4. Ninja Turtles (Arcade Game)
“Winners Don’t Use Drugs.” Who doesn’t feel a bit nostalgic when they see that? This Ninja Turtles arcade game is one of many Ninja Turtles video games. The 1989 NES game was over thinking it. This classic arcade game is a simple side-scrolling beat ‘em up. No more awkward top down maps. No more gaps that are impossible to jump over. Just keep walking left and punch things. The Ninja Turtles arcade game proved once and for all that simplicity is sometimes better.
3. X-Men (Arcade Game)
Okay, okay, this one is a technicality. The X-Men arcade game was based on the pilot for X-Men: Pryde of the X-Men. The pilot was supposed to spawn a series, but never got passed the original pilot. Maybe it was the redundancy of having a title where “X-Men” appears twice. What were they thinking? Well, if anything good came out of it, it’s this classic arcade game. This game is pretty similar to the Ninja Turtles arcade game. In fact, the two are almost identical. However, I much prefer the different playable mutants such as Dazzler, Cyclops, Wolverine, Nightcrawler and Storm.
2. DuckTales (NES)
The success of DuckTales is attributed to the Capcom team behind the Mega Man series. Both games share Tokuro Fujiwara as a producer and Keiji Inafune. You play as scrooges McDuck, and you use your cane as a pogo-stick. In typical Mega Man fashion, the player can play through the levels in any order. Also, Yoshihiro Sakaguchi scores the game with his best work ever, even including the Mega Man series. Just listen to that space theme!

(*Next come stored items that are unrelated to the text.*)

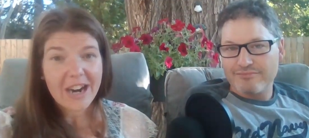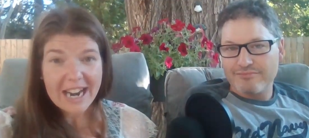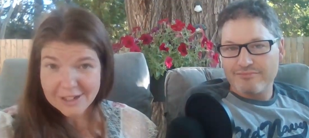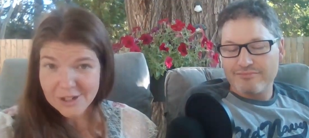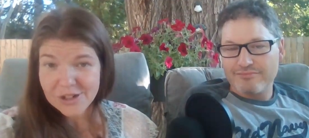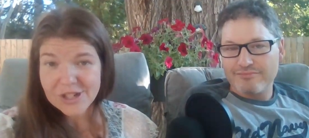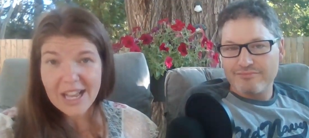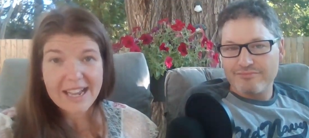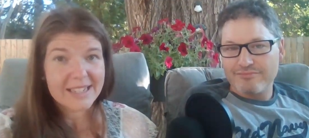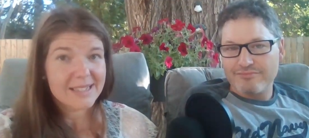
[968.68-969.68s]
Speaker 1: Our
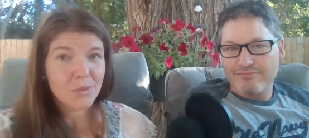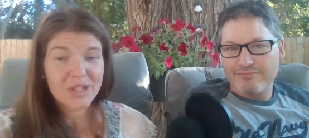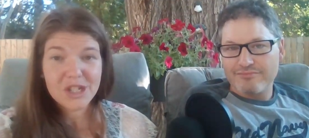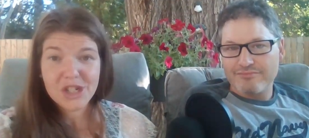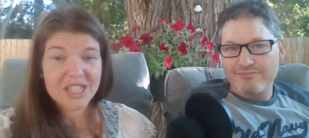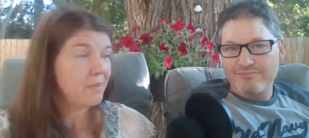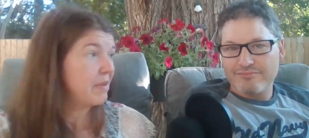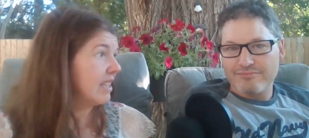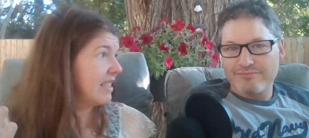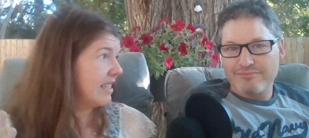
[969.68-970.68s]
exercise was just
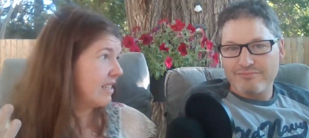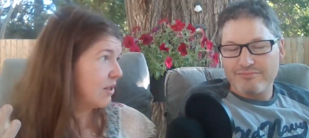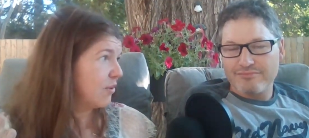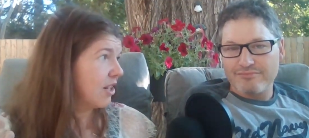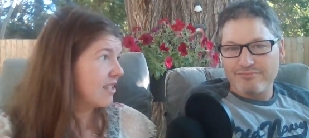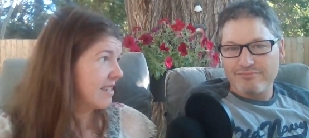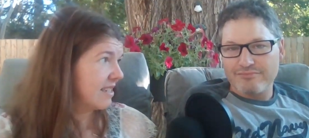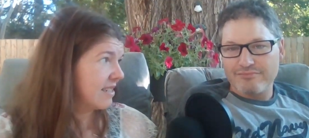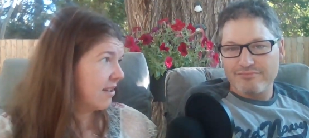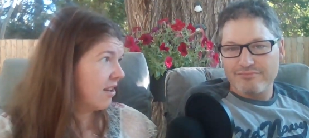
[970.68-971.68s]
built into our
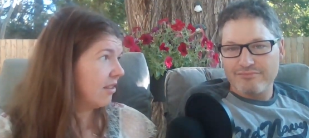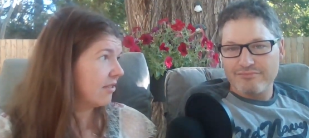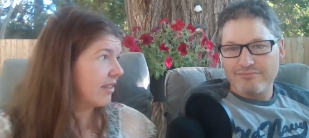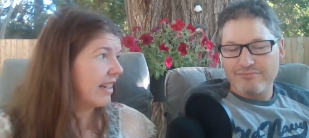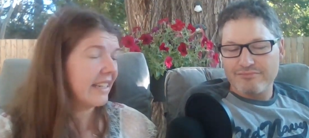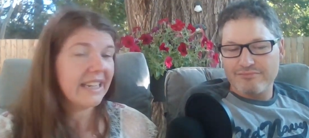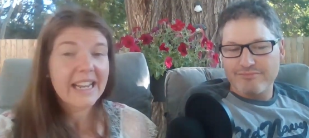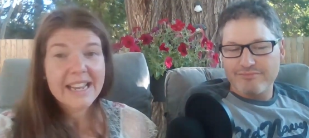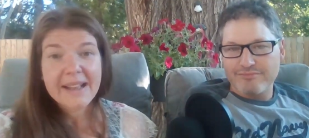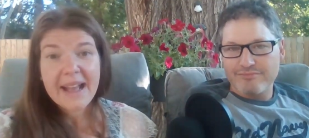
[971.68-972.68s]
days already.
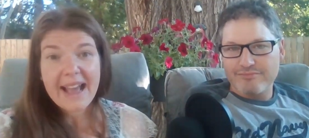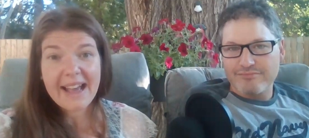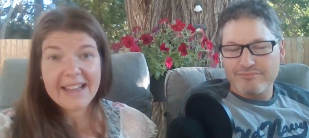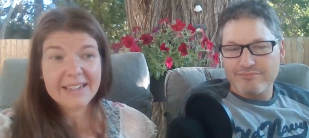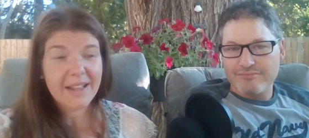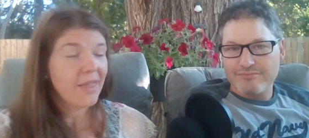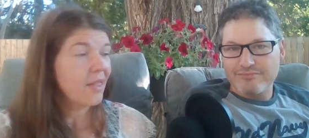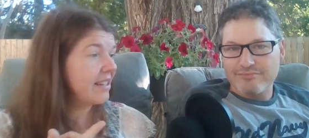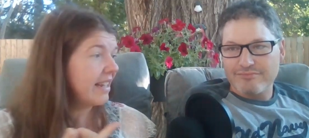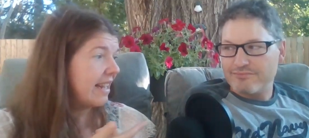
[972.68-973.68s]
And
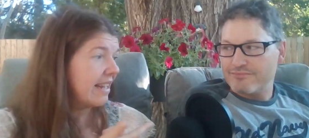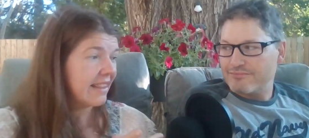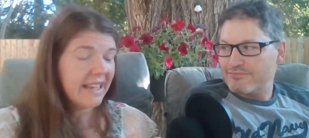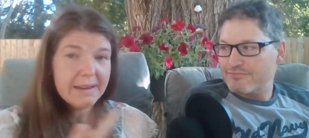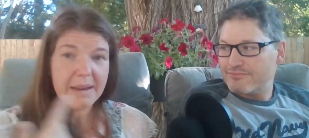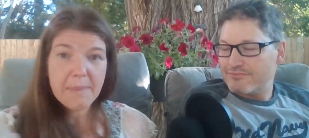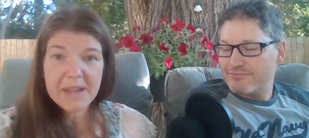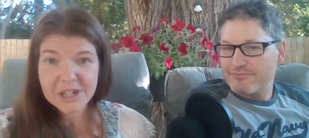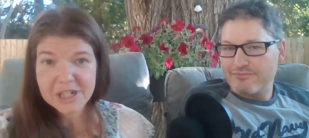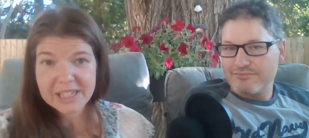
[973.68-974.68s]
the day that
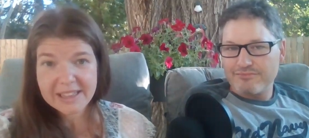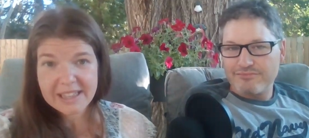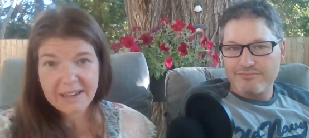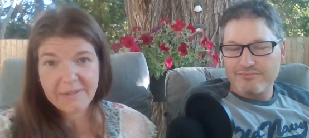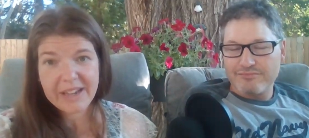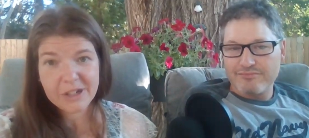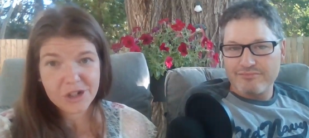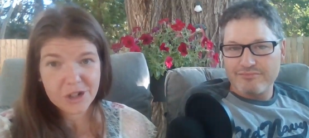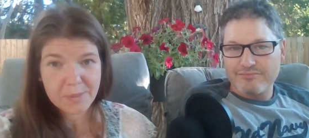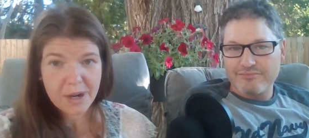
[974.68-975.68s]
Mitch did the
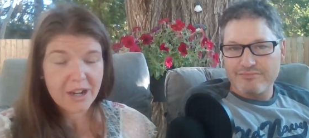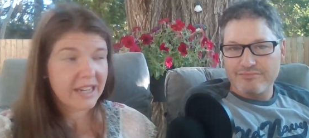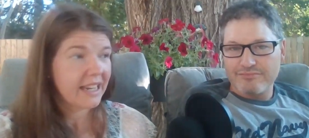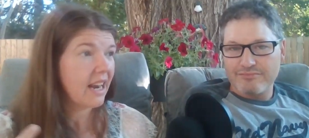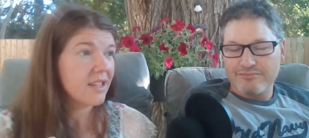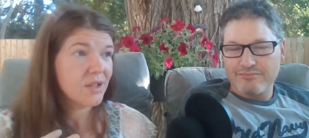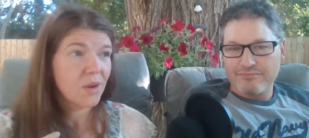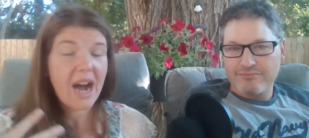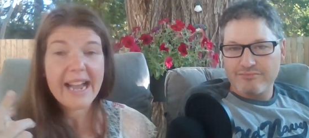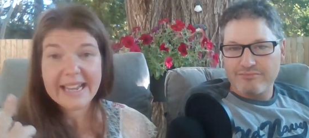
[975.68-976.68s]
adventure park, and
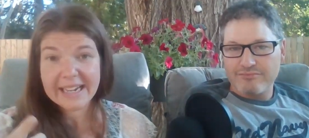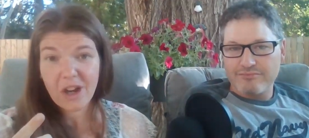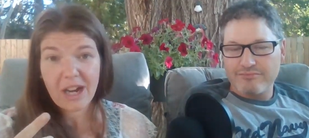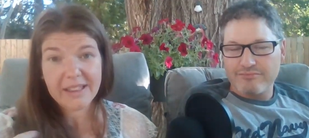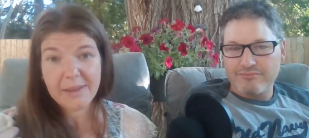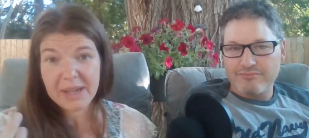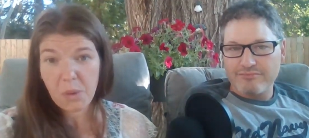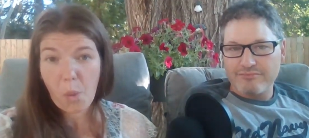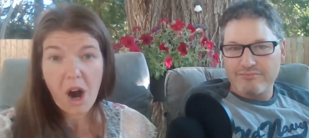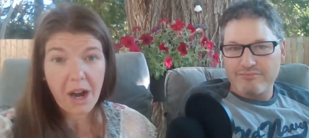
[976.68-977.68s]
so I had got the
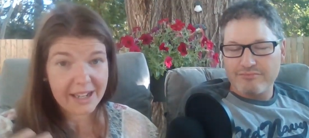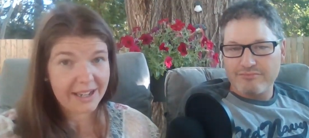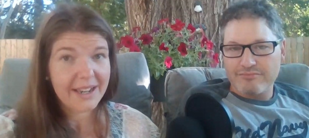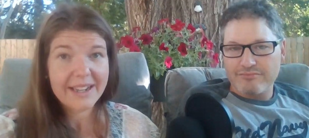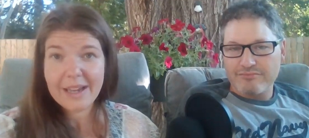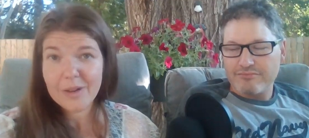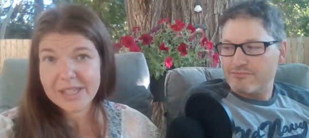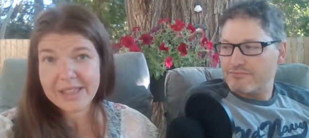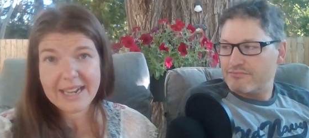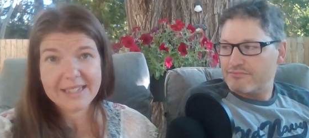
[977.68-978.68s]
big walk in, I
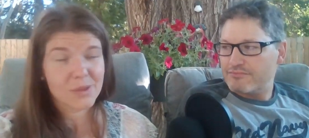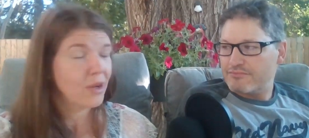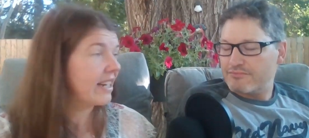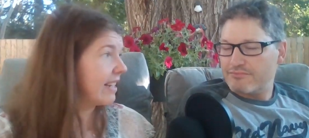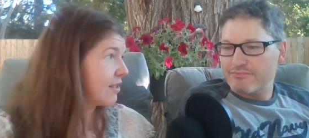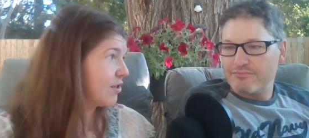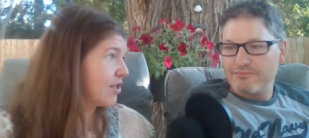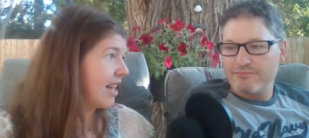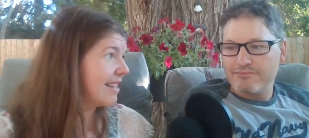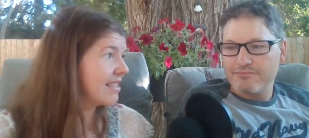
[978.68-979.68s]
counted that as one
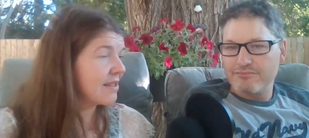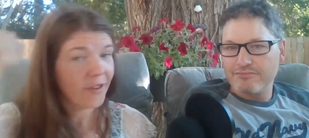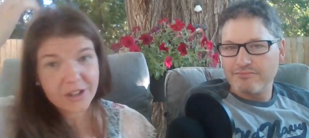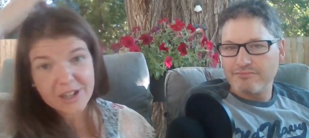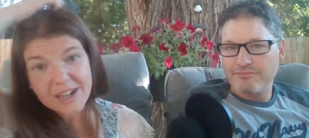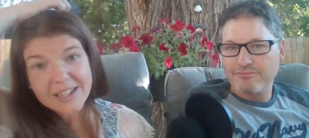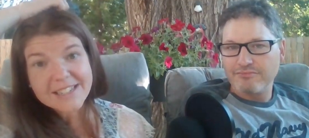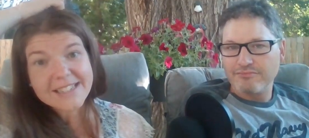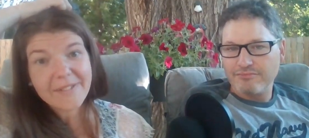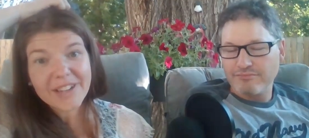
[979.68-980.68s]
exercise for
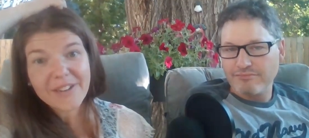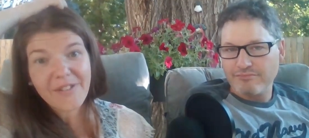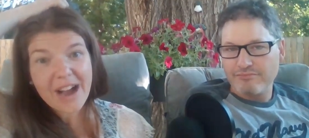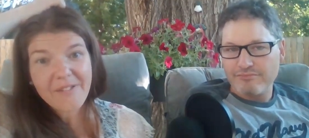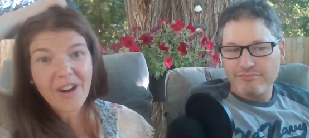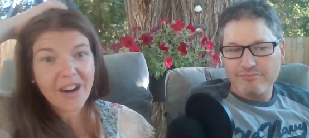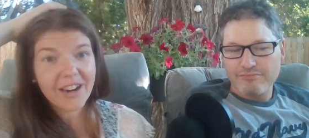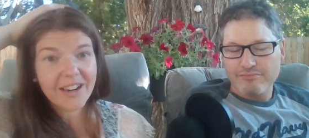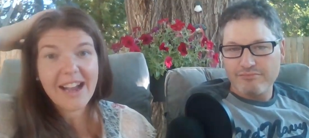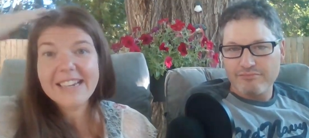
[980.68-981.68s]
75
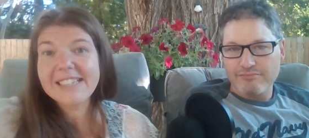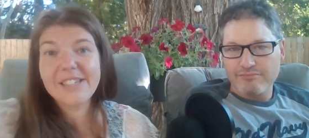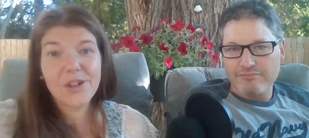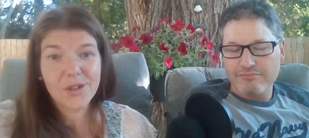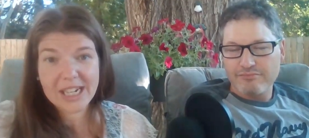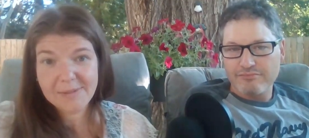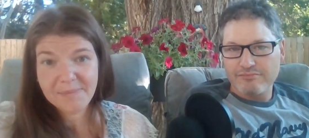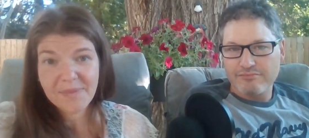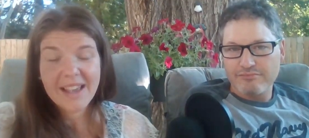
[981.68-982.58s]
Hard. I did yoga.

1. The Simpsons (Arcade Game)
And yet, another Simpson’s game. It’s odd that a simple sitcom about a suburban family can grow into something so unique. The Simpsons aren’t super heroes. They don’t have any special abilities. The brilliant writers of the show treated the yellow family as a sandbox of creativity, and consistency wasn’t an issue. In other words, the Simpsons are so wacky that they fit into the realm of video games without it feeling contrived. That’s why the world’s greatest cartoon series of all time has spawned some of the best Video Games of all time, including the three on this list. And for some reason, in the early 1990s, children much rather play as a suburban house wife with a vacuum than a superhero with super powers. That’s the power of the Simpsons.